> _EXERCISE DESCRIPTION_: The records that follow are to be repeated exactly, with the pictures removed.
──────────────────────────────
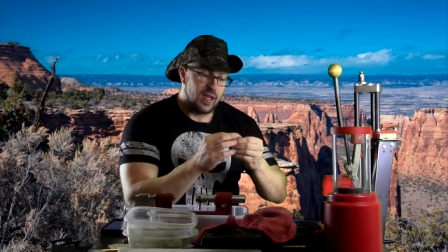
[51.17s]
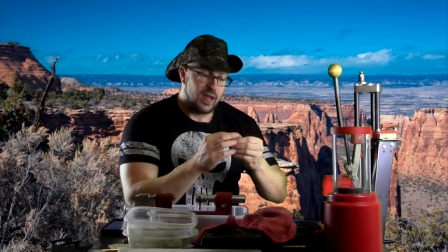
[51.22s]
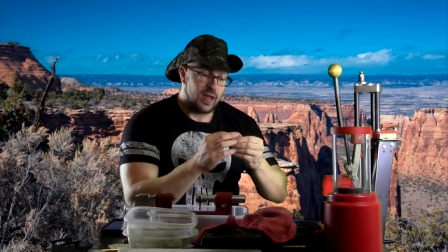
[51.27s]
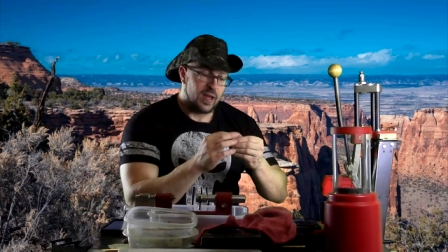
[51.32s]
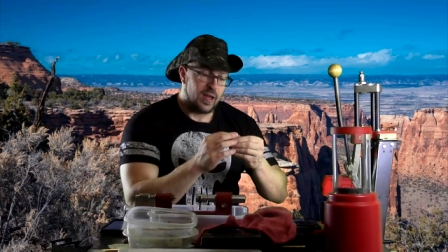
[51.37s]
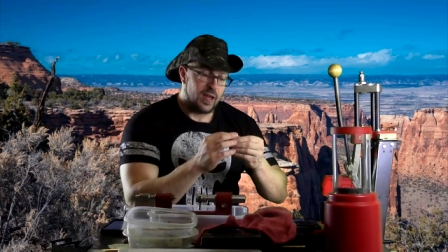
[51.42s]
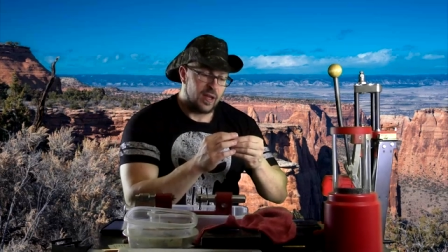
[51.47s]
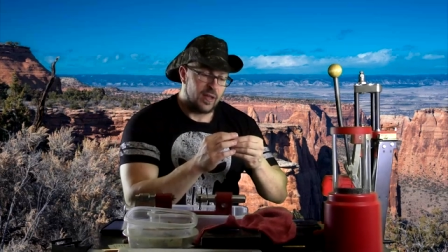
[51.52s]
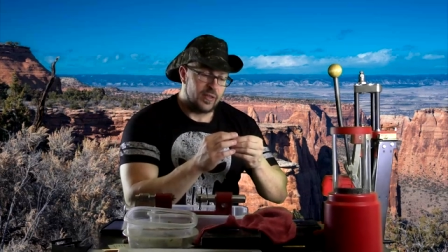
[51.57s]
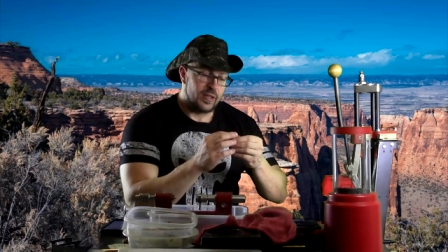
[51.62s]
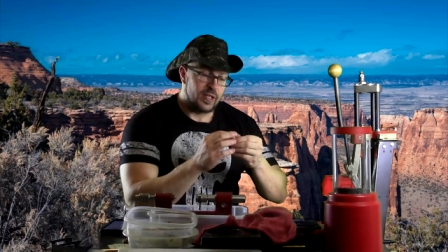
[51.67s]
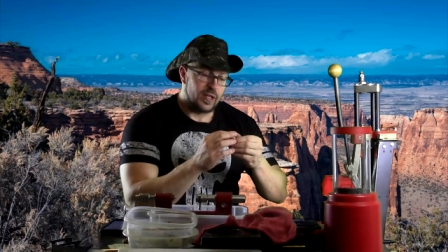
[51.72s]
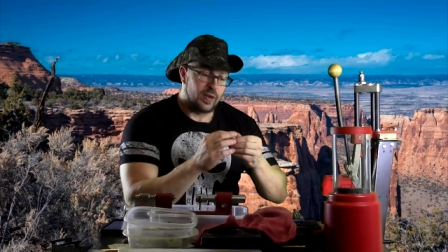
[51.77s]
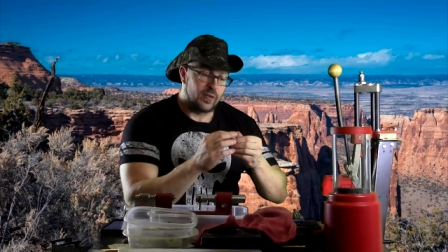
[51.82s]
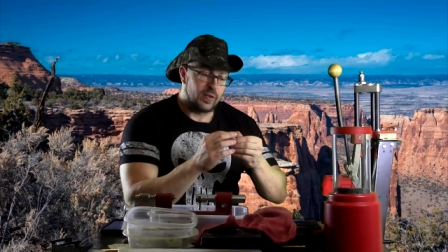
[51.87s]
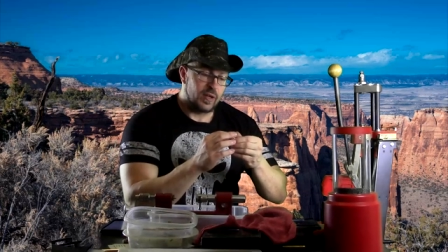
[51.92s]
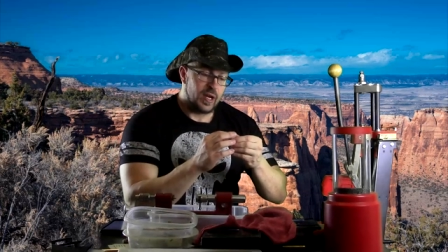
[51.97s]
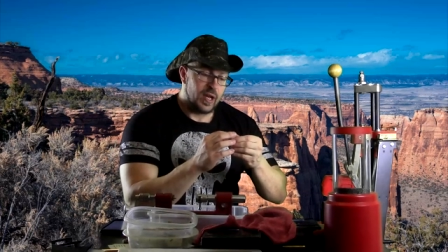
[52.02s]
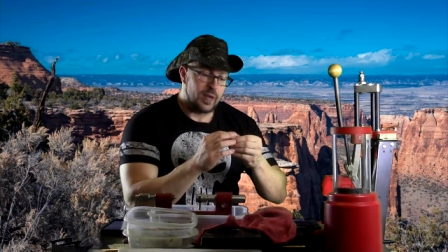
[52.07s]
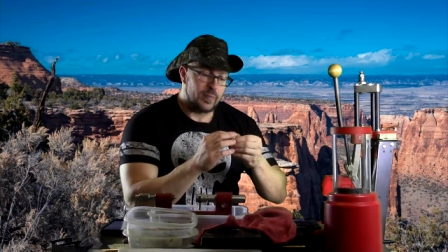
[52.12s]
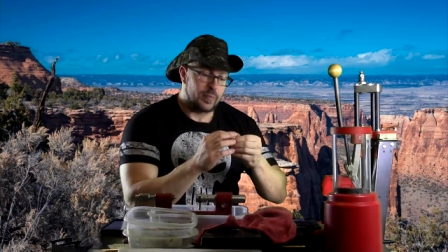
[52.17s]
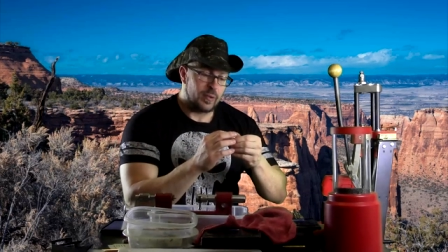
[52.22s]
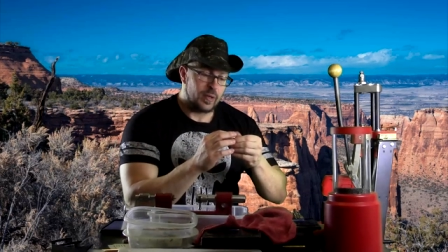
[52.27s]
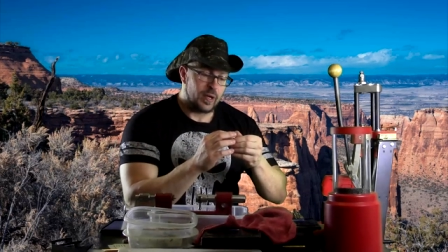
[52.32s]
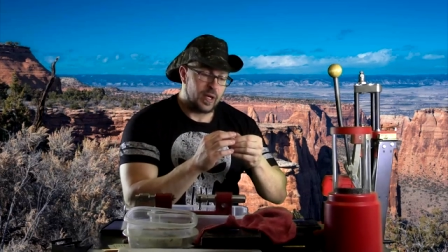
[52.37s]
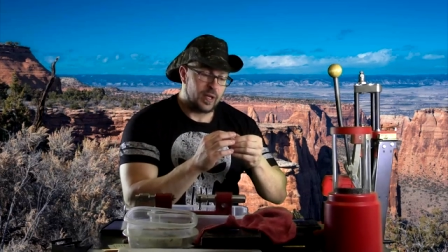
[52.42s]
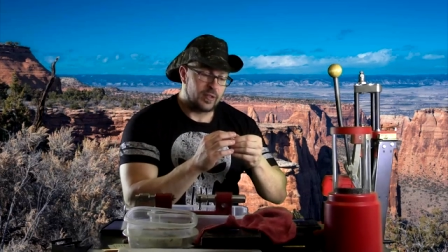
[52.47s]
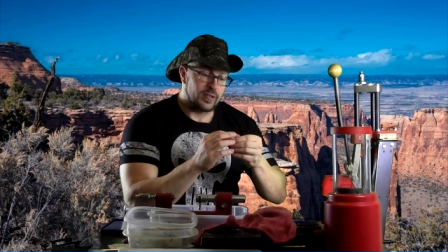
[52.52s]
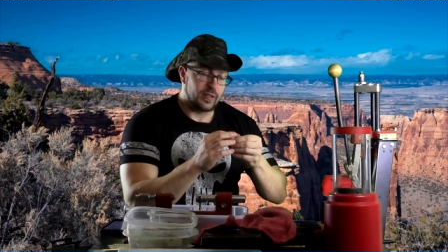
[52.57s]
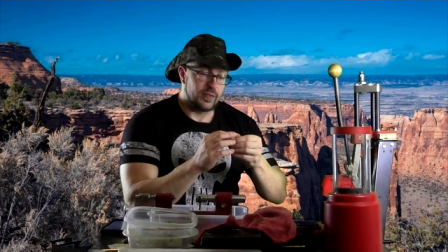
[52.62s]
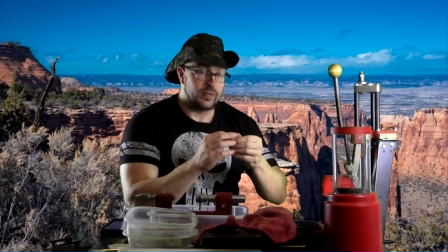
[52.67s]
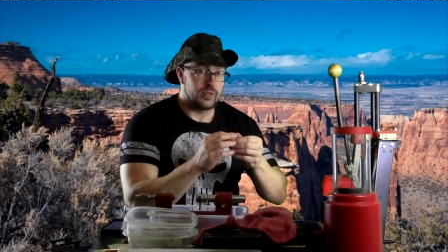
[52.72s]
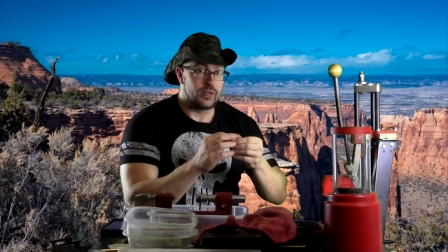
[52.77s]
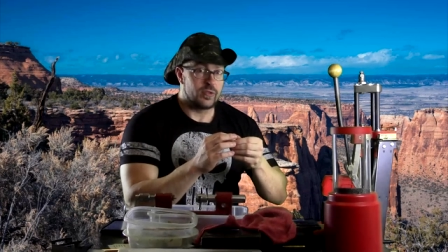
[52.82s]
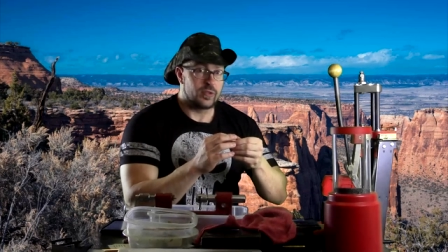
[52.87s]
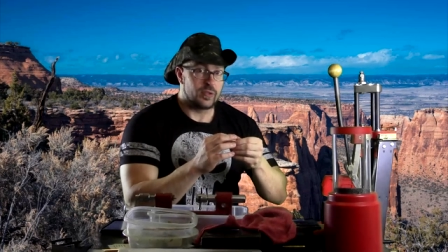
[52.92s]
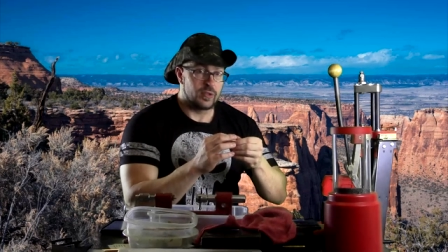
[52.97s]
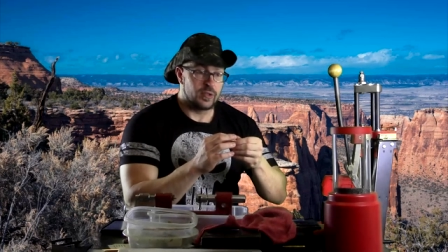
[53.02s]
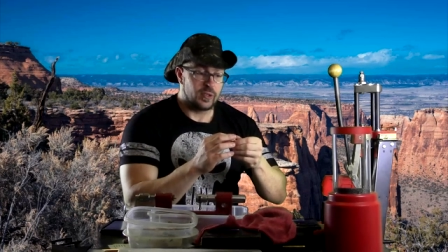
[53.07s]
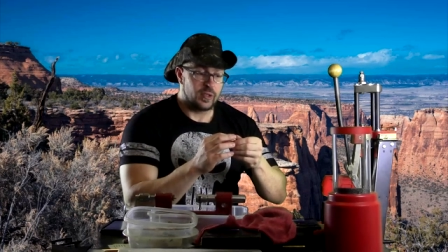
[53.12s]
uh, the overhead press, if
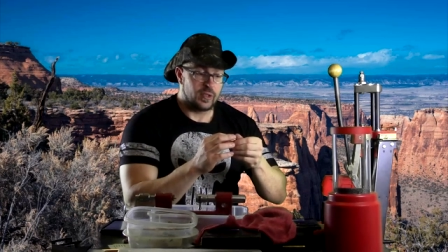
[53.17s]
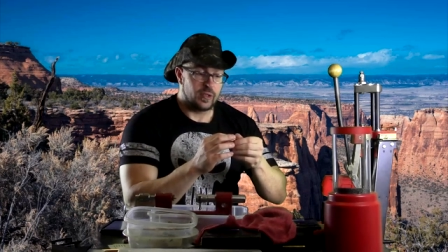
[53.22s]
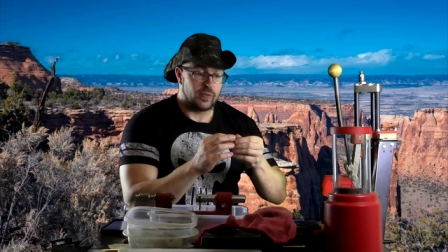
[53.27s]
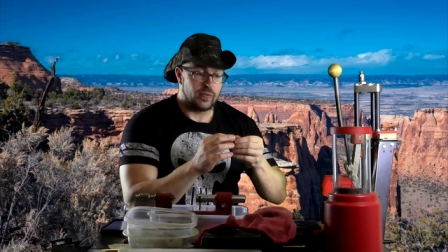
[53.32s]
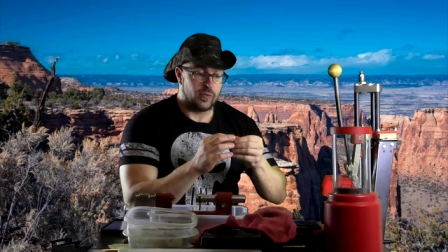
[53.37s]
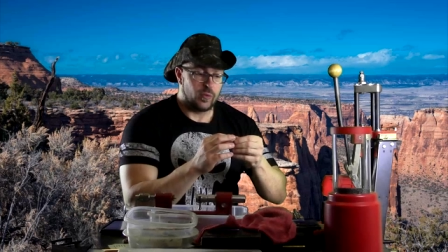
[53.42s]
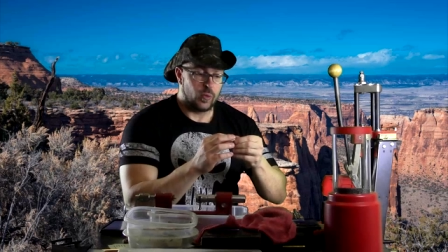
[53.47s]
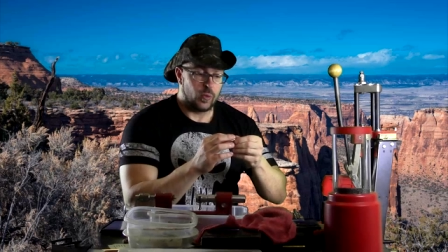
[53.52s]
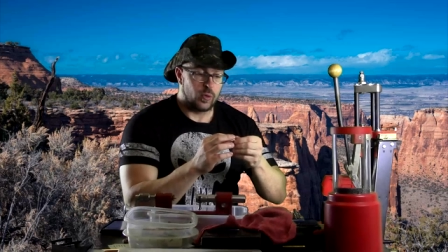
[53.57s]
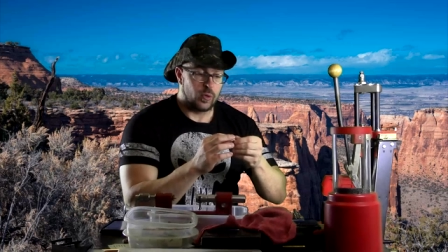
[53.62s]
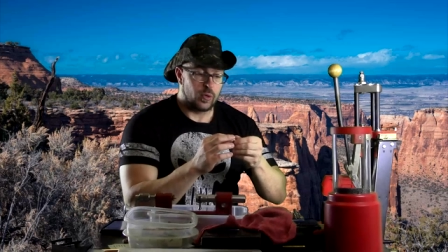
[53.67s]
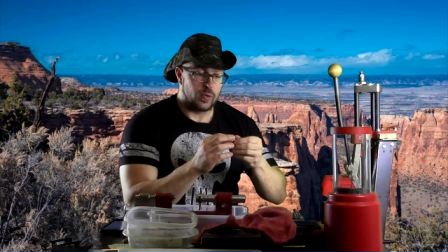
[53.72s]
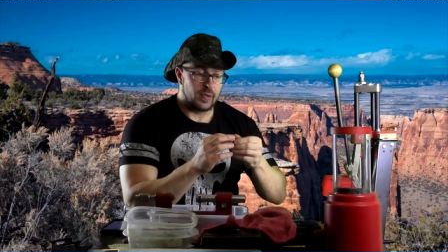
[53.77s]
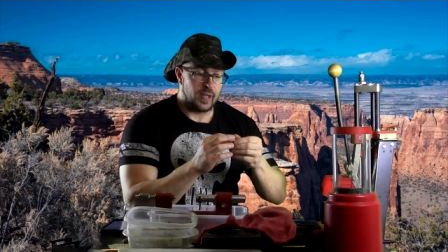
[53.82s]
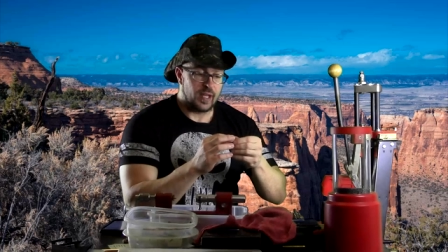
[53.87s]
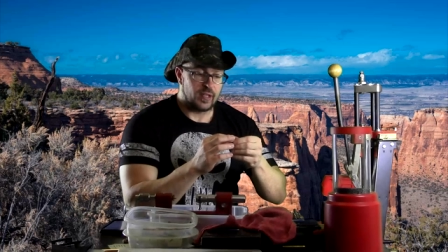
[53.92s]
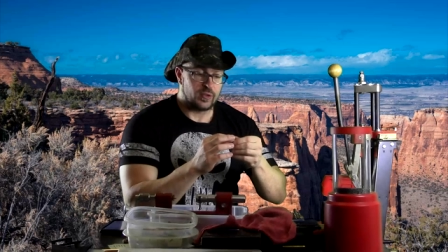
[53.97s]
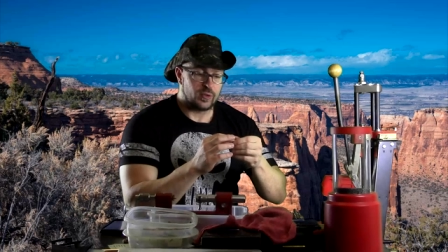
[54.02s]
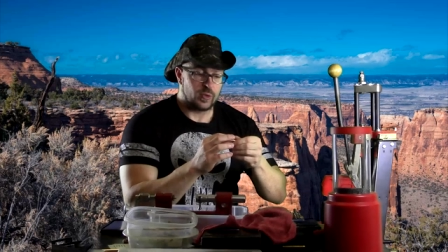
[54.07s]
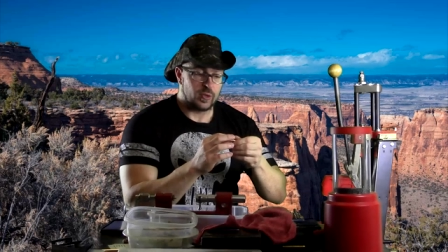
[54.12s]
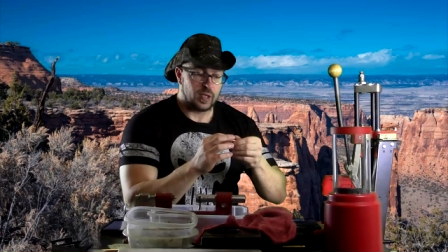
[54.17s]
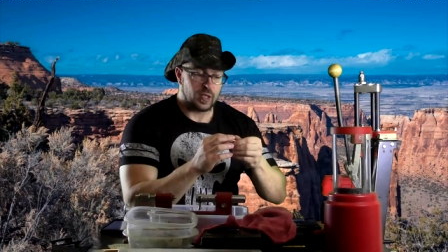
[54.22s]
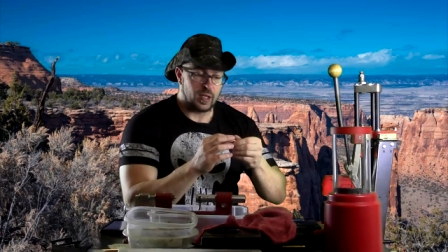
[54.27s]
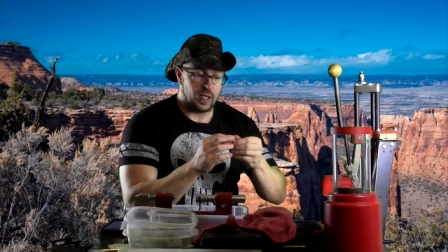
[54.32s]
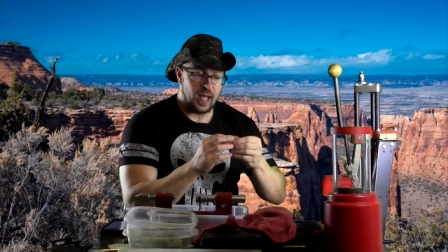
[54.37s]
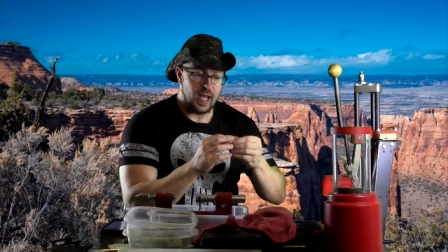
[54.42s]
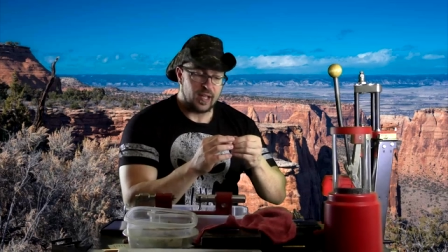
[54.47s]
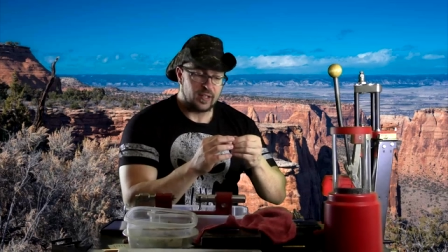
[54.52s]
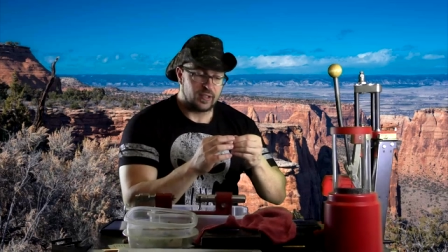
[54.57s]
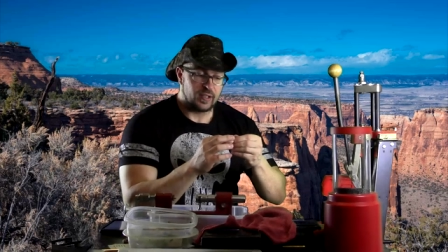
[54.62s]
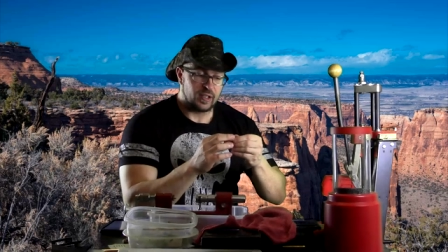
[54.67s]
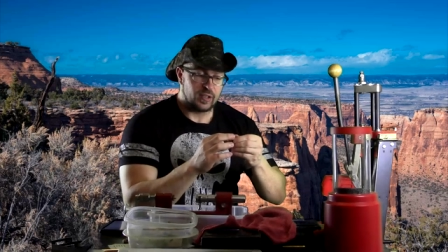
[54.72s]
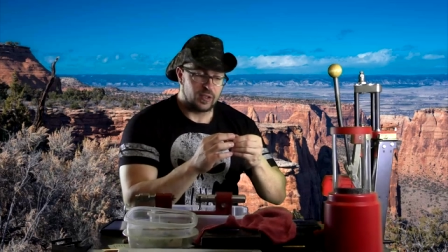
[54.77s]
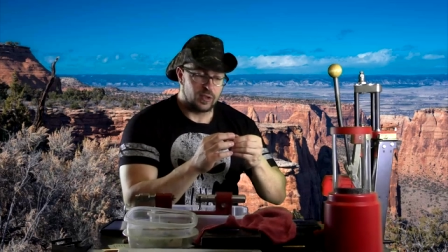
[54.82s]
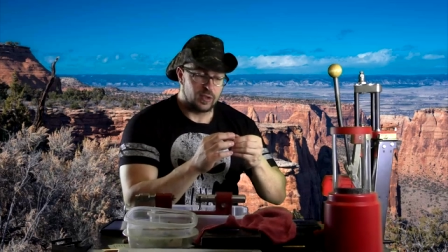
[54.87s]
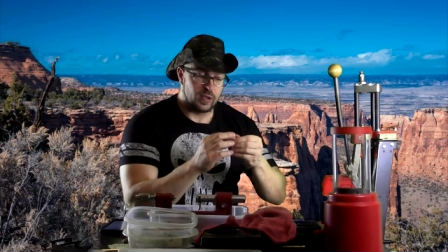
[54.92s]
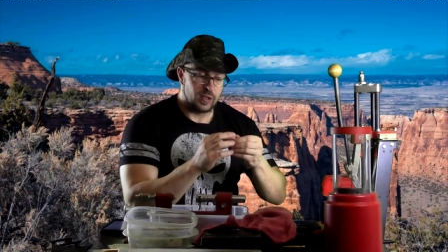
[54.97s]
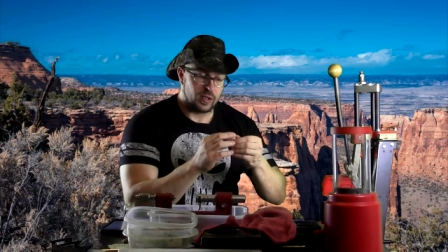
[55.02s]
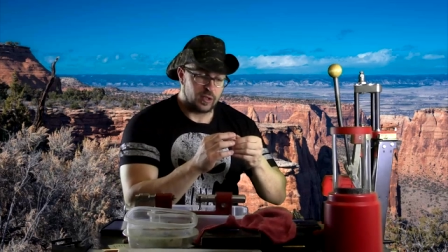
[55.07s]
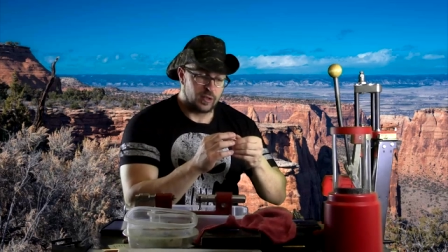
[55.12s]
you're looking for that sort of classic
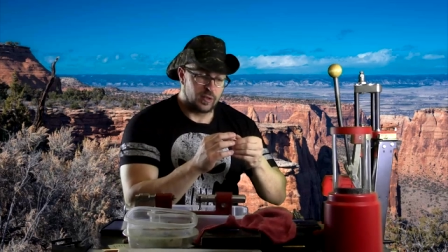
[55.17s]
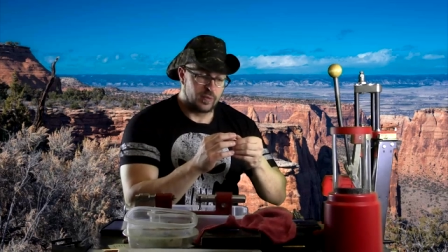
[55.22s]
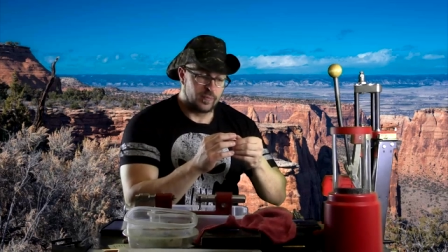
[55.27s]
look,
──────────────────────────────
> _YOUR SOLUTION_:
[51.17s]
[51.22s]
[51.27s]
[51.32s]
[51.37s]
[51.42s]
[51.47s]
[51.52s]
[51.57s]
[51.62s]
[51.67s]
[51.72s]
[51.77s]
[51.82s]
[51.87s]
[51.92s]
[51.97s]
[52.02s]
[52.07s]
[52.12s]
[52.17s]
[52.22s]
[52.27s]
[52.32s]
[52.37s]
[52.42s]
[52.47s]
[52.52s]
[52.57s]
[52.62s]
[52.67s]
[52.72s]
[52.77s]
[52.82s]
[52.87s]
[52.92s]
[52.97s]
[53.02s]
[53.07s]
[53.12s]
uh, the overhead press, if
[53.17s]
[53.22s]
[53.27s]
[53.32s]
[53.37s]
[53.42s]
[53.47s]
[53.52s]
[53.57s]
[53.62s]
[53.67s]
[53.72s]
[53.77s]
[53.82s]
[53.87s]
[53.92s]
[53.97s]
[54.02s]
[54.07s]
[54.12s]
[54.17s]
[54.22s]
[54.27s]
[54.32s]
[54.37s]
[54.42s]
[54.47s]
[54.52s]
[54.57s]
[54.62s]
[54.67s]
[54.72s]
[54.77s]
[54.82s]
[54.87s]
[54.92s]
[54.97s]
[55.02s]
[55.07s]
[55.12s]
you're looking for that sort of classic
[55.17s]
[55.22s]
[55.27s]
look,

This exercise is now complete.